Circ-0002814 participates in proliferation and migration through miR-210 and FUS/VEGF pathway of preeclampsia.

机构信息

Department of Obstetrics, Guizhou Provincial People's Hospital, Guiyang, Guizhou, China.

出版信息

J Obstet Gynaecol Res. 2022 Jul;48(7):1698-1709. doi: 10.1111/jog.15297. Epub 2022 May 29.

DOI:10.1111/jog.15297
PMID:35644449
Abstract

BACKGROUND

Circular RNA plays a critical role in cell proliferation, differentiation, and autophagy. However, the role and mechanism of circRNA in preeclampsia is yet to be clarified. The present study investigated the function and mechanism of circ-0002814 in preeclampsia.

METHODS

The expression level of circ-0002814, microRNA 210 (miR210), Notch receptor 1 (Notch1), or cytoplasmic polyadenylation element-binding protein 2 (CPEB2) was investigated by Reverse transcription Real-time Quantitative PCR (RT-qPCR). The level of Notch1, CPEB2, and FUS (FUS RNA-binding protein) proteins was detected by western blot. The localization of circ-0002814 and miR-210 was determined by FISH assay.

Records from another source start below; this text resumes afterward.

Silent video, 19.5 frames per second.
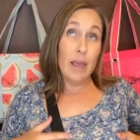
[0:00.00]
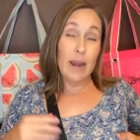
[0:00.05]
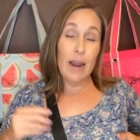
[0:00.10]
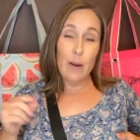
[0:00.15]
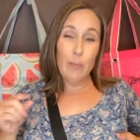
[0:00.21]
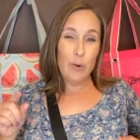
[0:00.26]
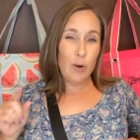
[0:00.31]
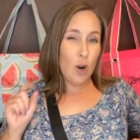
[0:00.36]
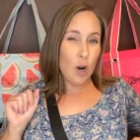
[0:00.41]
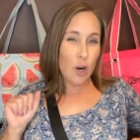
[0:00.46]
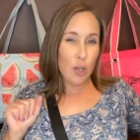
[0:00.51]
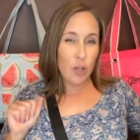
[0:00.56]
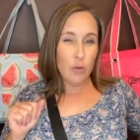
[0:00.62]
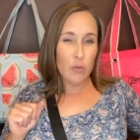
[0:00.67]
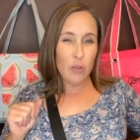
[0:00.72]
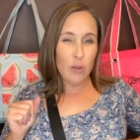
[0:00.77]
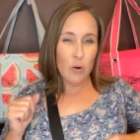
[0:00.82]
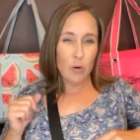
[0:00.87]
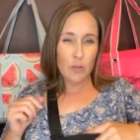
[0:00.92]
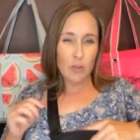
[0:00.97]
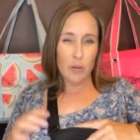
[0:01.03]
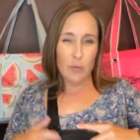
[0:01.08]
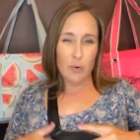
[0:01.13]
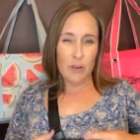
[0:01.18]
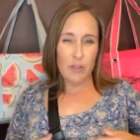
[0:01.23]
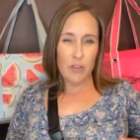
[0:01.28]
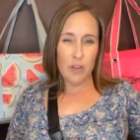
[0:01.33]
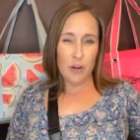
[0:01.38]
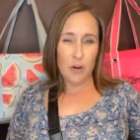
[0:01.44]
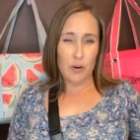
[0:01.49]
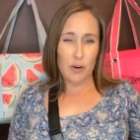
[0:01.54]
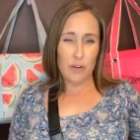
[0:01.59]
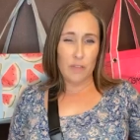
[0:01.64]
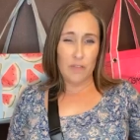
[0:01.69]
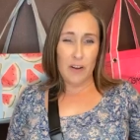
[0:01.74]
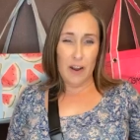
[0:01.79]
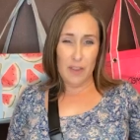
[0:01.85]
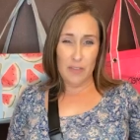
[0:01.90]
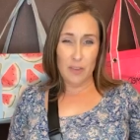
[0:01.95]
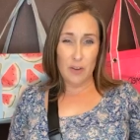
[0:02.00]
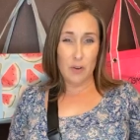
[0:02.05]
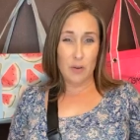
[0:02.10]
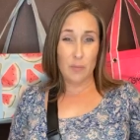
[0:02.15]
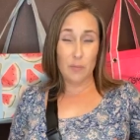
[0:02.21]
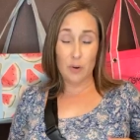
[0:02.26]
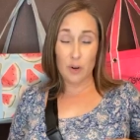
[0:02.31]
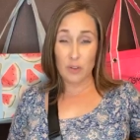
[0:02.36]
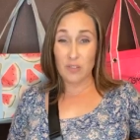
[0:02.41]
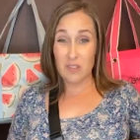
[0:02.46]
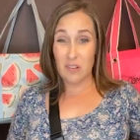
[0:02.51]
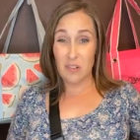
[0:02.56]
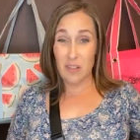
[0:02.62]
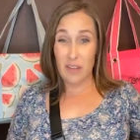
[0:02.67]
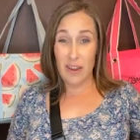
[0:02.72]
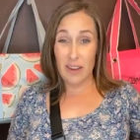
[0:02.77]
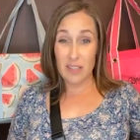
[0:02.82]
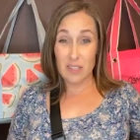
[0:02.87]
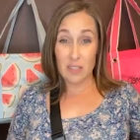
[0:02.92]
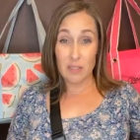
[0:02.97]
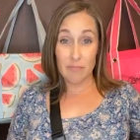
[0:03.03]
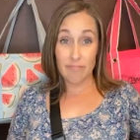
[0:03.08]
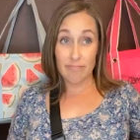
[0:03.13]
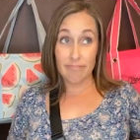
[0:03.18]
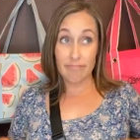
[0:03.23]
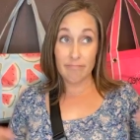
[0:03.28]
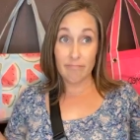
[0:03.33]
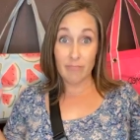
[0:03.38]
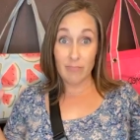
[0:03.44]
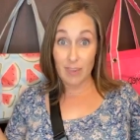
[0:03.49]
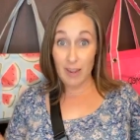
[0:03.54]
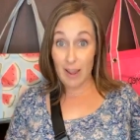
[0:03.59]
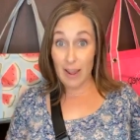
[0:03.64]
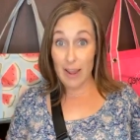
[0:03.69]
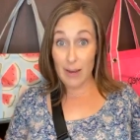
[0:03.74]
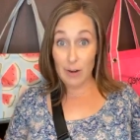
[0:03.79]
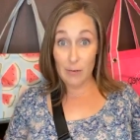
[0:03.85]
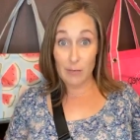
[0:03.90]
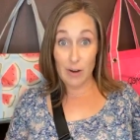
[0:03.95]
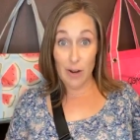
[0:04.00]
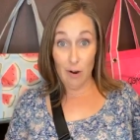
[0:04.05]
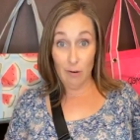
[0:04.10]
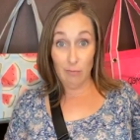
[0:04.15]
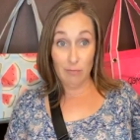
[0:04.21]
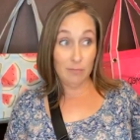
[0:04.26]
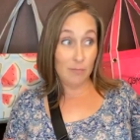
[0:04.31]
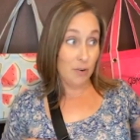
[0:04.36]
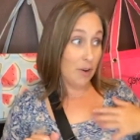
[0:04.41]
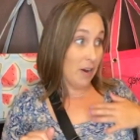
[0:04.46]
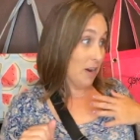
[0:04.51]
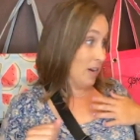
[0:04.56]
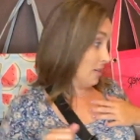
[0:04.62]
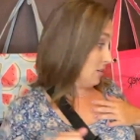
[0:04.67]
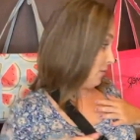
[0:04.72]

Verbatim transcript: And I would argue the only one that you're going to find that you can personalize. I don't know. You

Cell proliferation and invasion were detected by EdU and transwell assays, respectively. The interaction between circ-0002814 and FUS protein was detected by RNA pulldown assay, while that between circ-0002814 and miR-210 was detected by dual-luciferase reporter assay.

RESULTS

The expression of circ-0002814 was decreased in the placenta and plasma of patients with preeclampsia. The ectopic expression of circ-0002814 promoted the invasion and proliferation of HTR8 cells compared to the control group (p < 0.05). Silencing circ-0002814 suppressed the invasion and proliferation of JEG3 cells compared to the control group (p < 0.05). circ_0002814-regulated Notch1 and CPEB2 by interaction with miR-210 and also regulated FUS/VEGF axis in HTR8 and JEG3 cells.

CONCLUSION

A low expression of circ-0002814 was detected in the plasma and placental tissue in preeclampsia patients. circ-0002814 participated in the proliferation and invasion of HTR8 and JEG3 cells. Thus, circ-0002814 may be considered as a potential diagnostic marker and therapeutic target for preeclampsia.

摘要

背景

环状 RNA 在细胞增殖、分化和自噬中发挥着关键作用。然而,环状 RNA 在子痫前期中的作用和机制尚不清楚。本研究旨在探讨环状 RNA circ-0002814 在子痫前期中的功能和机制。

方法

采用逆转录实时定量 PCR(RT-qPCR)检测 circ-0002814、微小 RNA 210(miR210)、Notch 受体 1(Notch1)或细胞质多聚腺苷酸化元件结合蛋白 2(CPEB2)的表达水平。采用 Western blot 检测 Notch1、CPEB2 和 FUS(FUS RNA 结合蛋白)蛋白的水平。采用荧光原位杂交(FISH)检测 circ-0002814 和 miR-210 的定位。采用 EdU 和 Transwell 检测细胞增殖和侵袭。采用 RNA 下拉实验检测 circ-0002814 与 FUS 蛋白的相互作用,采用双荧光素酶报告基因实验检测 circ-0002814 与 miR-210 的相互作用。

结果

子痫前期患者胎盘和血浆中 circ-0002814 的表达降低。与对照组相比,外源性表达 circ-0002814 可促进 HTR8 细胞的侵袭和增殖(p<0.05)。与对照组相比,沉默 circ-0002814 可抑制 JEG3 细胞的侵袭和增殖(p<0.05)。circ_0002814 通过与 miR-210 相互作用调控 Notch1 和 CPEB2,还可调控 HTR8 和 JEG3 细胞中的 FUS/VEGF 轴。

结论

子痫前期患者血浆和胎盘组织中 circ-0002814 表达降低。circ-0002814 参与 HTR8 和 JEG3 细胞的增殖和侵袭。因此,circ-0002814 可作为子痫前期的潜在诊断标志物和治疗靶点。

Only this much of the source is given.